Hola, Hace poco me compre un reproductor de pendrive y Sd para el auto, el mismo se comunica por fm con el estereo. El problema es que tiene siempre un siseo en el audio. El aparatito esta muy bueno y es muy economico (40 pe) ahora, me preguntaba si se le puede agregar una salida de audio para poder conectarla por el auxiliar del estereo y evitar ese siseo. Gracias, nicolas

les dejo el modelo del aparatito

_Buscar en Mercadolibre: MLA-118371570-transmisor-fm-remoto-pen-mp3-mp4-lee-memorias-sd-stereo-_JM_


----------



## fausto garcia (Jun 22, 2011)

Saludos compañero.

El repruductor que muestras si se puede conectar directamente a una entrada auxiliar  de un estereo de esa forma mejora un poco el sonido (menos ruido) La entrada de audio tambien funciona como salida(claro con un pendrive conectado) checate esto.
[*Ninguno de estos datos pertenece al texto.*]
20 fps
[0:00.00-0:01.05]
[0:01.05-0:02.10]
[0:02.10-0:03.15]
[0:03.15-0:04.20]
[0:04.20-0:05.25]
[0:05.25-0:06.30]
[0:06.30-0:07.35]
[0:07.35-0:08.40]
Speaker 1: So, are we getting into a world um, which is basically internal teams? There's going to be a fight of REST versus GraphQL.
https://www.forosdeelectronica.com/f11/hacer-algo-similar-reproductor-mp3-22310/#post408849

Comenta como te fue  Saludos


----------



## razorclaus (Jul 22, 2011)

Mmm esta interesante, justo tengo uno de estos probando, despues comento.
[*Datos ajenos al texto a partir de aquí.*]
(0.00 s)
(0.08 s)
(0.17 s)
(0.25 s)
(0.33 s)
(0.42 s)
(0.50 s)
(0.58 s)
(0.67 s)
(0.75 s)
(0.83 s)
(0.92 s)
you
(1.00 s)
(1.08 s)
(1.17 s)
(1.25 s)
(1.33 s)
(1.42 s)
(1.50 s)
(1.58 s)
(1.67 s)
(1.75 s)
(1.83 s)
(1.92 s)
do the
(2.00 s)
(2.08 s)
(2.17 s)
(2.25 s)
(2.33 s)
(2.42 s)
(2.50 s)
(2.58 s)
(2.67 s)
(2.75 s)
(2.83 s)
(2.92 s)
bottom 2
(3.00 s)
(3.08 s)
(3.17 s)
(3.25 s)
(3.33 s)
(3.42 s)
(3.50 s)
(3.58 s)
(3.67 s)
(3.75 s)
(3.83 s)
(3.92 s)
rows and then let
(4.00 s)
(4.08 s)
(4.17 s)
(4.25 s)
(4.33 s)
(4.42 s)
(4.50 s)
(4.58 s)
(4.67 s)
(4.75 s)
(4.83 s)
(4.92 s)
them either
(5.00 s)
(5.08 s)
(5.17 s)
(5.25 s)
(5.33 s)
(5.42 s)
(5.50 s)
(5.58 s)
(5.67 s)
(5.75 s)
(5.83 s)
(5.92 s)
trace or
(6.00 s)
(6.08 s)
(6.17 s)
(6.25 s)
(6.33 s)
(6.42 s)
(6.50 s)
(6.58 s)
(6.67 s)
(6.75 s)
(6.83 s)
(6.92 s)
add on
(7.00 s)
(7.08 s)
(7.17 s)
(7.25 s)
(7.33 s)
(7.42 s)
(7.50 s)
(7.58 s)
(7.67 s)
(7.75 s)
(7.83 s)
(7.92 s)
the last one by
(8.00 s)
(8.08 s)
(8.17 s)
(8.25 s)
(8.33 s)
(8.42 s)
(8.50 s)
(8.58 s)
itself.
Probado muchachos funciona ok y de una


----------



## DavidGuetta (Jul 22, 2011)

Yo todavia tengo que conseguir un plug para la entrada auxiliar de mi transmisor... ya que pienso ponerle un aplificador de RF. Ya le encontre la antena y por mientras uso musica que tengo en mi Micro SD y a traves de un adaptador a tarjeta SD uso el lector de memorias.

Saludos


----------



## pandacba (Jul 23, 2011)

Traen una salida de audio directo para conectar a una entrada auxilar, pero ojo la masa esta en la banda del medio, no en el cuerpo del plug


----------



## DavidGuetta (Jul 23, 2011)

Consegui el plug... y funciona de maravillas. 

Saludos


----------



## razorclaus (Jul 26, 2011)

pandacba dijo:


> Traen una salida de audio directo para conectar a una entrada auxilar, pero ojo la masa esta en la banda del medio, no en el cuerpo del plug



Aaaah con razon ese pequeño ruido de falta de masa, bue vamos a probar de nuevo a ver que tal
De todas formas muchachos no piensen armar grandes proyectos con este chisme, el sonido es, de aceptable para abajo.
Esta bueno para algo portátil,digo, bue cada uno vera que se le ocurre.


----------



## pandacba (Jul 26, 2011)

no es tan asi, depende de los modelos yo he probado unos que en FM la transmisión es perfecta y stereo y con la conección directa anda muy bien, hay otros que si, pero no hay que generallizar, es como todas las cosas hay buenas más o menos y malas es cuestión de saber elegir y no caer en en el que me todo una máso o menos generalizar a parir de alli, yo tuve la oportunidad de probar varias  y si hay diferencias, pero si puedo decir que algunas muy buenas para el tamaño que tienen


----------



## nickolas401 (Abr 7, 2015)

Gente podrian pasar de nuevo la pagina para agregar la entrada auxiliar porque no anda esa que esta!


----------